Here one may howl over the show without any uneasy
reminder that it is serious, and that some one may be
hurt. I hold that this elevation of politics to the
plane of undiluted comedy is peculiarly American, that
no-where else on this disreputable ball has the art of
the sham-battle been developed to such fineness...
... Here politics is purged of all menace, all sinister
quality, all genuine significance, and stuffed with
such gorgeous humors, such inordinate farce that one
comes to the end of a campaign with one's ribs loose,
and ready for "King Lear," or a hanging, or a course of
But feeling better for the laugh. Ridi si sapis, said
Martial. Mirth is necessary to wisdom, to comfort,
above all to happiness. Well, here is the land of
mirth, as Germany is the land of metaphysics and France
is the land of fornication. Here the buffoonery never
stops. What could be more delightful than the endless
struggle of the Puritan to make the joy of the minority
unlawful and impossible? The effort is itself a greater
joy to one standing on the side-lines than any or all
of the carnal joys it combats. Always, when I
contemplate an uplifter at his hopeless business, I
recall a scene in an old- time burlesque show,
witnessed for hire in my days as a dramatic critic. A
chorus girl executed a fall upon the stage, and Rudolph
Krausemeyer, the Swiss comdeian, rushed to her aid. As
he stooped painfully to succor her, Irving Rabinovitz,
the Zionist comedian, fetched him a fearful clout
across the cofferdam with a slap-stick. So the
uplifter, the soul-saver, the Americanizer, striving to
make the Republic fit for Y.M.C.A. secretaries. He is
the eternal American, ever moved by the best of
intentions, ever running a la Krausemeyer to the rescue
of virtue, and ever getting his pantaloons fanned by
the Devil. I am naturally sinful, and such spectacles
caress me. If the slap-stick were a sash-weight, the
show would be cruel, and I'd probably complain to the
Polizei. As it is, I know that the uplifter is not
really hurt, but simply shocked. The blow, in fact,
does him good, for it helps get him into Heaven, as
exegetes prove from Matthew v, 11: Hereux serez-vous,
lorsqu'on vous outragera, qu'on vous persecutera, and
so on.
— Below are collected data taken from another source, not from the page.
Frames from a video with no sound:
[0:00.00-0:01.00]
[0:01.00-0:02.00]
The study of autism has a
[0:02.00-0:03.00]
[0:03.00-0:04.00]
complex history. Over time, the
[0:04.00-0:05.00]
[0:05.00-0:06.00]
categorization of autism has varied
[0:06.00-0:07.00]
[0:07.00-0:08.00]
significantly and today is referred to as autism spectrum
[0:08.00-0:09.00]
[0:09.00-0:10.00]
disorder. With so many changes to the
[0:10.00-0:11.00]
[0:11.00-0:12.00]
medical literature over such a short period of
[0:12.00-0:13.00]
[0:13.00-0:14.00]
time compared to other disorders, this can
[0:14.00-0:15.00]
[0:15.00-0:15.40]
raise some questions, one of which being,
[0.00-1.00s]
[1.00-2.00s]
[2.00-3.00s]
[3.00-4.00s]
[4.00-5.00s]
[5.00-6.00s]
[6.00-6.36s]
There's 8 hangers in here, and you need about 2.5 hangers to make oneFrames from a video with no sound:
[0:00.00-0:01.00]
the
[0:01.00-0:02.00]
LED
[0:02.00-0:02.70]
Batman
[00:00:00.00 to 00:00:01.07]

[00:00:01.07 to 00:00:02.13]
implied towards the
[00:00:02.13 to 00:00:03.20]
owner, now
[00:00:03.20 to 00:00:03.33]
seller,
As for me, it makes me a more contented man, and
hence a better citizen. One man prefers the Republic
because it pays better wages than Bulgaria. Another
because it has laws to keep him sober and his daughter
chaste. Another because the Woolworth Building is
higher than the cathedral at Chartres. Another because,
living here, he can read the New York Evening Journal.
Another because there is a warrant out for him
somewhere else. Me, I like it because it amuses me to
my taste. I never get tired of the show. It is worth
every cent it costs.
That cost, it seems to me is very moderate. Taxes in
the United States are not actually high. I figure, for
example, that my private share of the expense of
maintaining the Hon. Mr. Harding in the White House
this year will work out to less than 80 cents. Try to
think of better sport for the money: in New York it has
been estimated that it costs $8 to get comfortably
tight, and $17.50, on an average, to pinch a girl's
arm. The United States Senate will cost me perhaps $11
for the year, but against that expense set the
subscription price of the Congressional Record, about
$15, which, as a journalist, I receive for nothing. For
$4 less than nothing I am thus entertained as Solomon
never was by his hooch dancers. Col. George Brinton
McClellan Harvey costs me but 25 cents a year; I get
Nicholas Murray Butler free. Finally, there is young
Teddy Roosevelt, the naval expert. Teddy costs me, as I
work it out, about 11 cents a year, or less than a cent
a month. More, he entertains me doubly for the money,
first as a naval expert, and secondly as a walking
attentat upon democracy, a devastating proof that there
is nothing, after all, in that superstition. We
Americans subscribe to the doctrine of human equality -
- and the Rooseveltii reduce it to an absurdity as
brilliantly as the sons of Veit Bach. Where is your
equal opportunity now? Here in this Eden of clowns,
with the highest rewards of clowning theoretically open
to every poor boy -- here in the very citadel of
democracy we found and cherish a clown dynasty!